Source data -
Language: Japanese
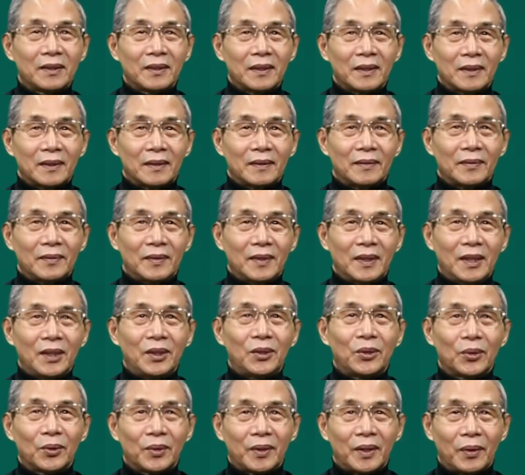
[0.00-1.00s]
ず2
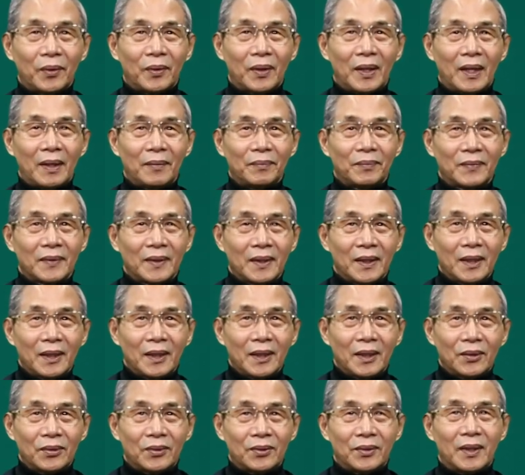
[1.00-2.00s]
章では
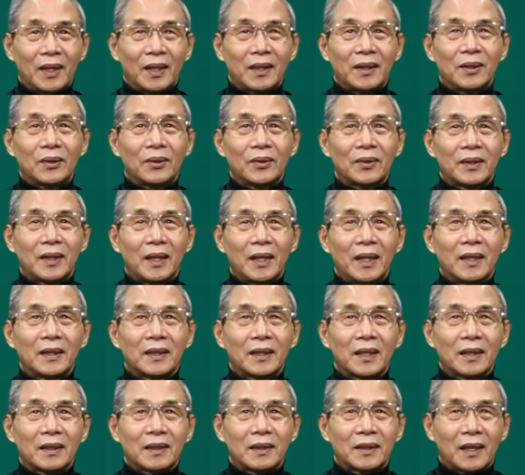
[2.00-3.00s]
二人の偵
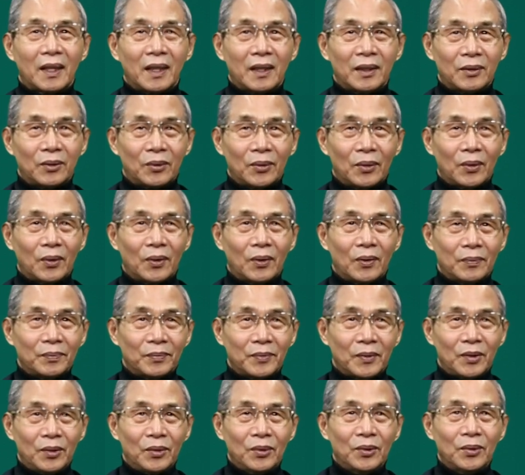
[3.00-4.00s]
察隊と
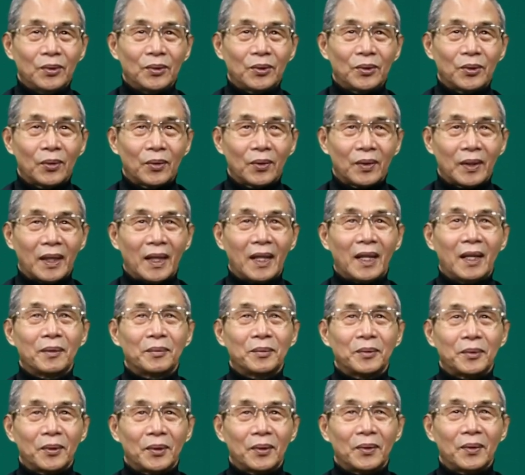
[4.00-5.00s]
雄三
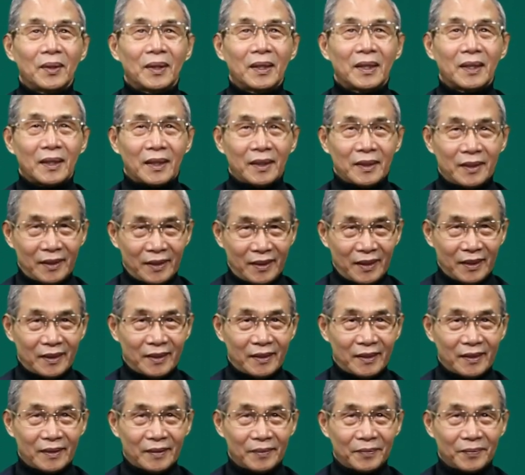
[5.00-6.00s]
ラハブの話で
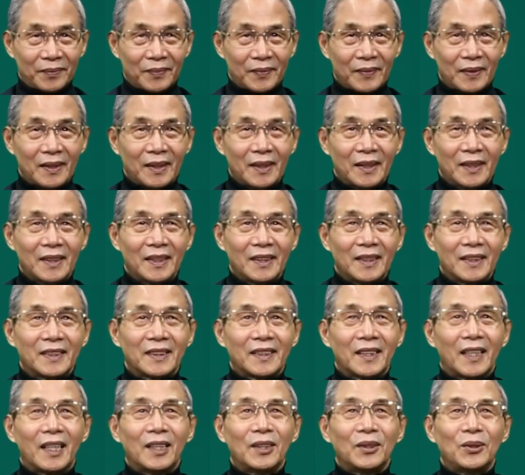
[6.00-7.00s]
す
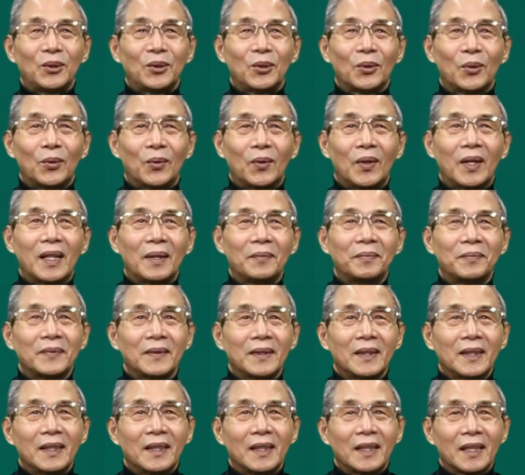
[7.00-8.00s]
三章は
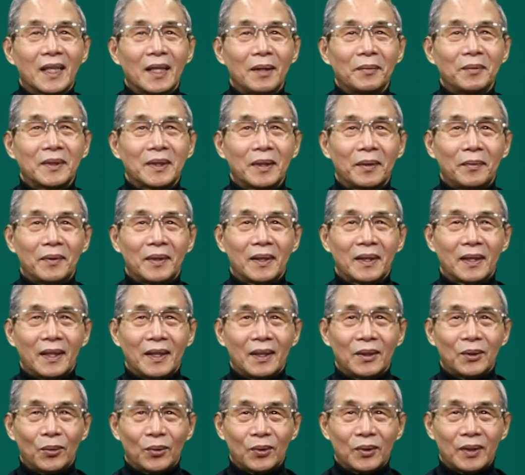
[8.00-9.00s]
神様
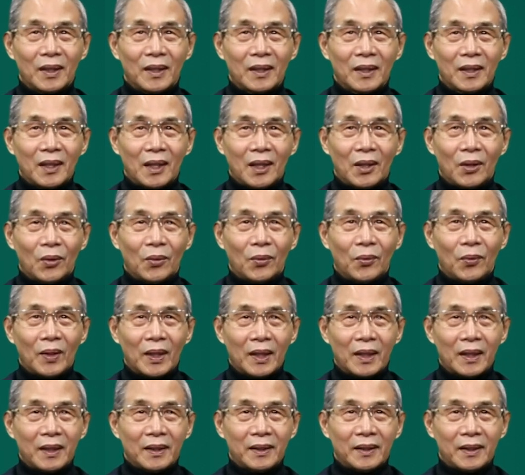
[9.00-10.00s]
がヨルダン川を
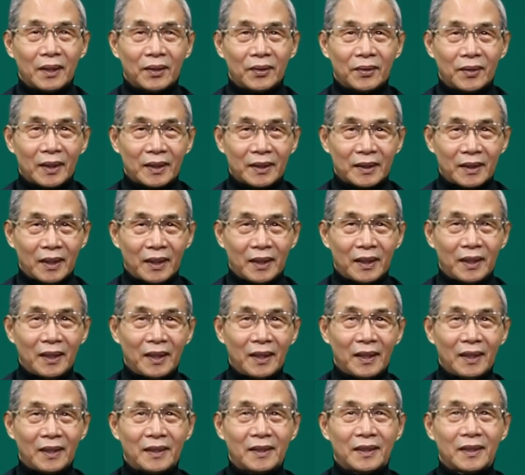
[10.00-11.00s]
分けてくださ
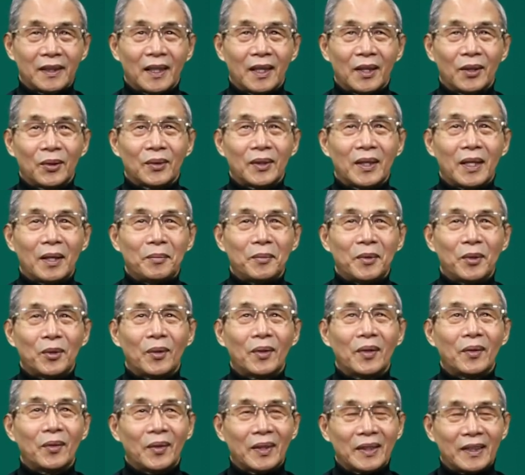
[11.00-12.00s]
りイスラエルの民
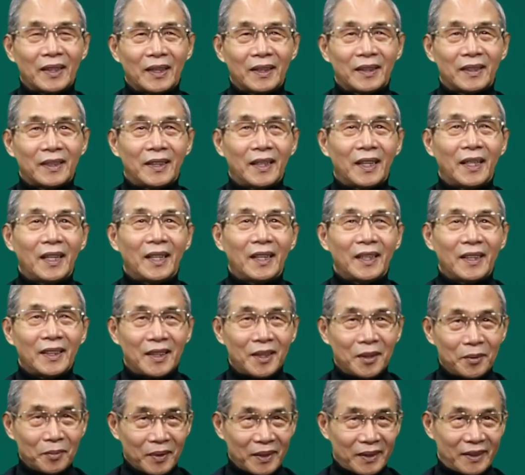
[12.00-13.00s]
を渡ってい
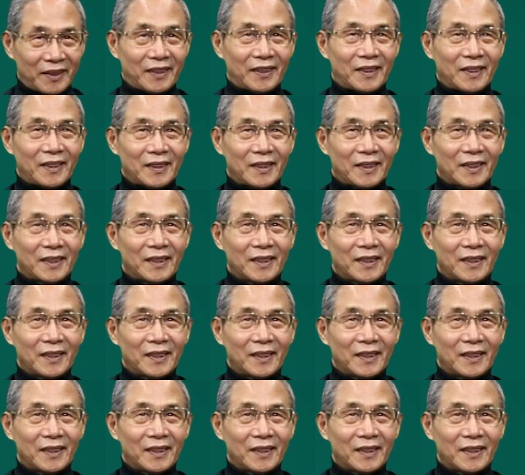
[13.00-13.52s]
きます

Task prompt - Retype each line of the listing above word for word. Exclude the pictures.

Completed exercise -
Language: Japanese
[0.00-1.00s]
ず2
[1.00-2.00s]
章では
[2.00-3.00s]
二人の偵
[3.00-4.00s]
察隊と
[4.00-5.00s]
雄三
[5.00-6.00s]
ラハブの話で
[6.00-7.00s]
す
[7.00-8.00s]
三章は
[8.00-9.00s]
神様
[9.00-10.00s]
がヨルダン川を
[10.00-11.00s]
分けてくださ
[11.00-12.00s]
りイスラエルの民
[12.00-13.00s]
を渡ってい
[13.00-13.52s]
きます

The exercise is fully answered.